━━━━━ Data
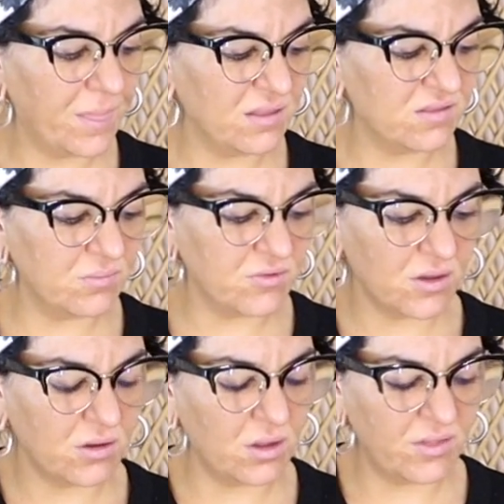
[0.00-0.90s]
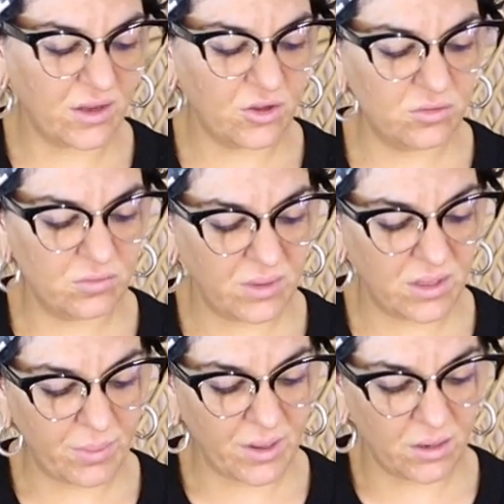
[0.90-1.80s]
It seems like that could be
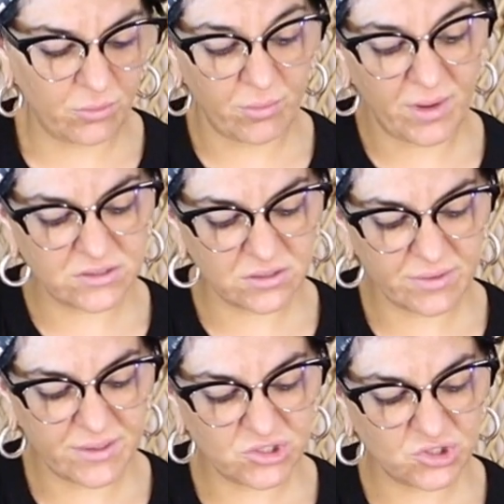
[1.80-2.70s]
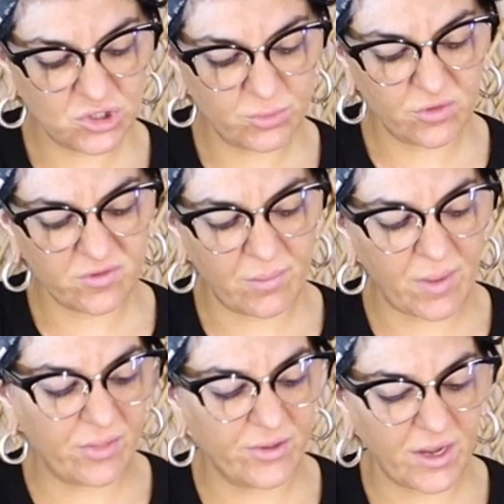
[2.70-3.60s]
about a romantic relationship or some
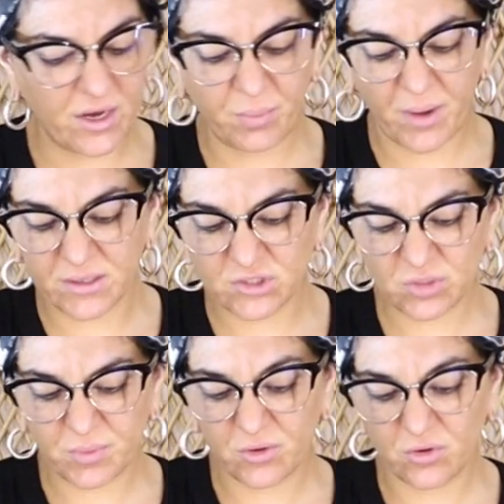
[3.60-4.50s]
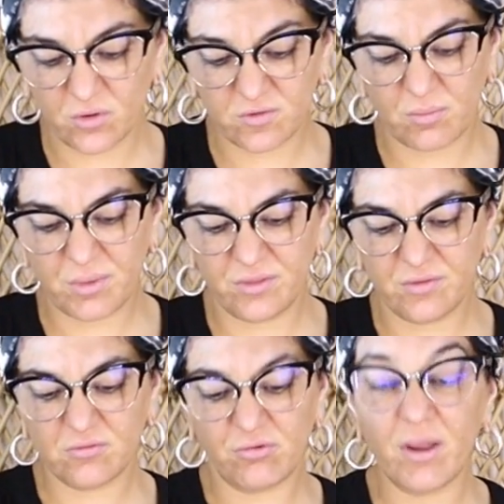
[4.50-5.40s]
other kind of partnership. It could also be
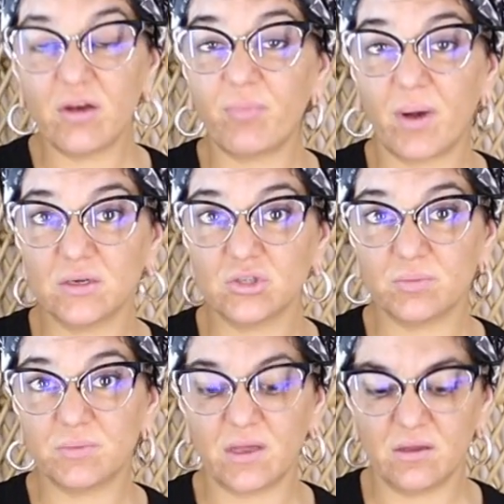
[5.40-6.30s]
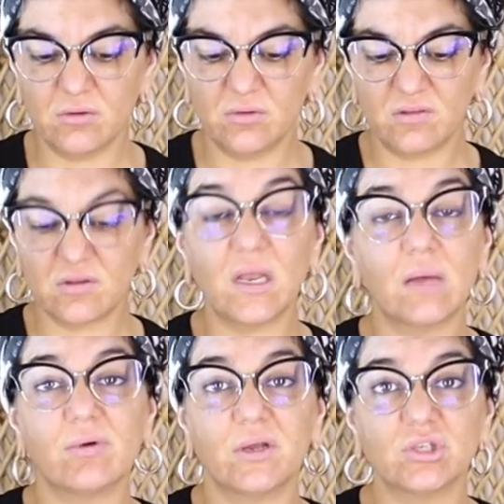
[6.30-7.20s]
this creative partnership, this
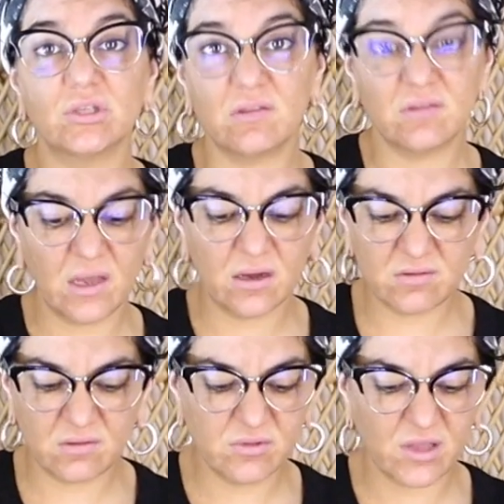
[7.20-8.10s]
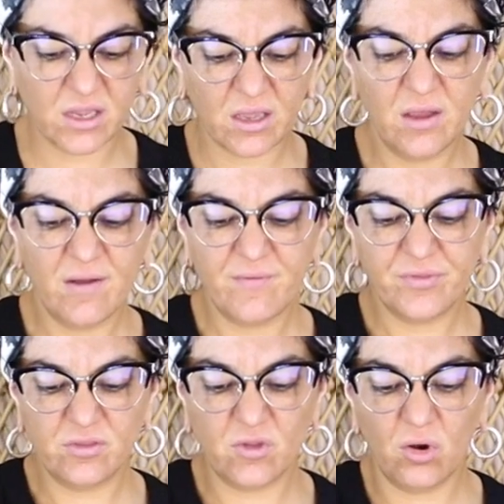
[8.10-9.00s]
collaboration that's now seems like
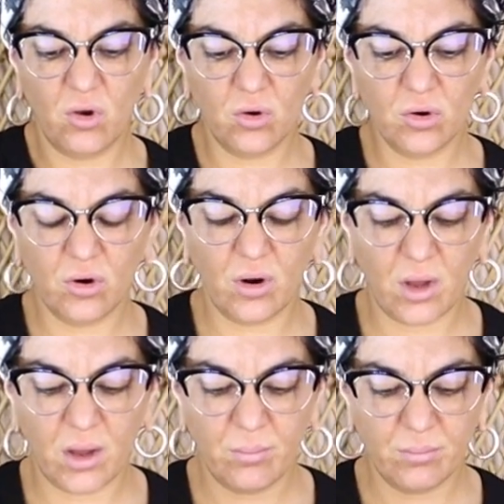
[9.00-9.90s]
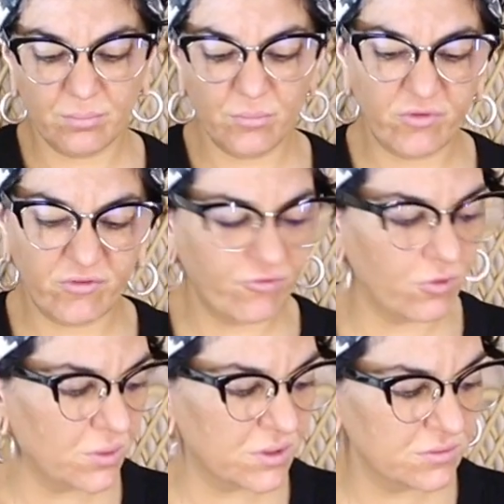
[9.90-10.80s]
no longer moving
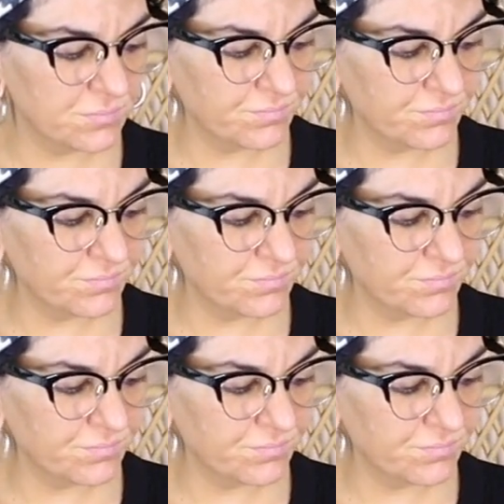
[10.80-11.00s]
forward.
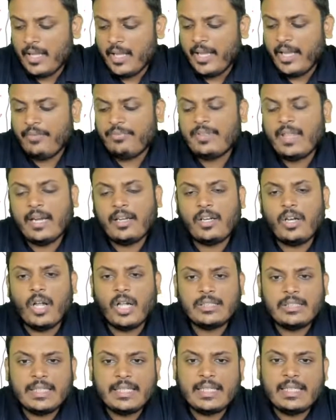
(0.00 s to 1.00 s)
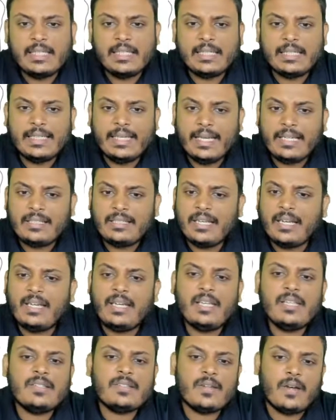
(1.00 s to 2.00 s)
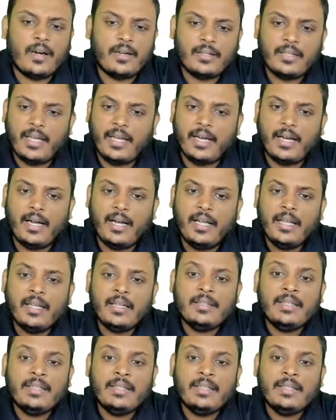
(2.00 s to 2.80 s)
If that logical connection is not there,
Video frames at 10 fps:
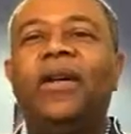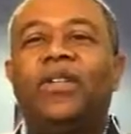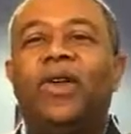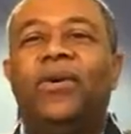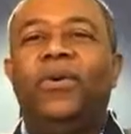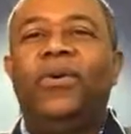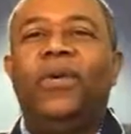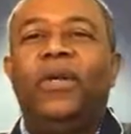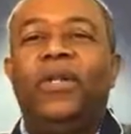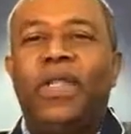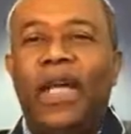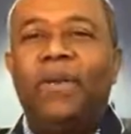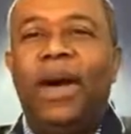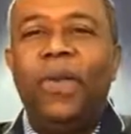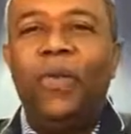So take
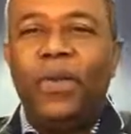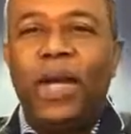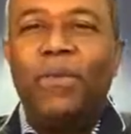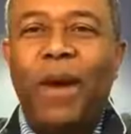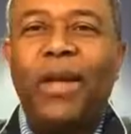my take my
━━━━━━━━━━
• **What you have to do**:
Repeat nothing but the lines from the one containing "[9.00-9.90s]" through the end of the entries, exactly, and skip the pictures.

• **Result for this task**:
[9.00-9.90s]
[9.90-10.80s]
no longer moving
[10.80-11.00s]
forward.
(0.00 s to 1.00 s)
(1.00 s to 2.00 s)
(2.00 s to 2.80 s)
If that logical connection is not there,
Video frames at 10 fps:
So take
my take my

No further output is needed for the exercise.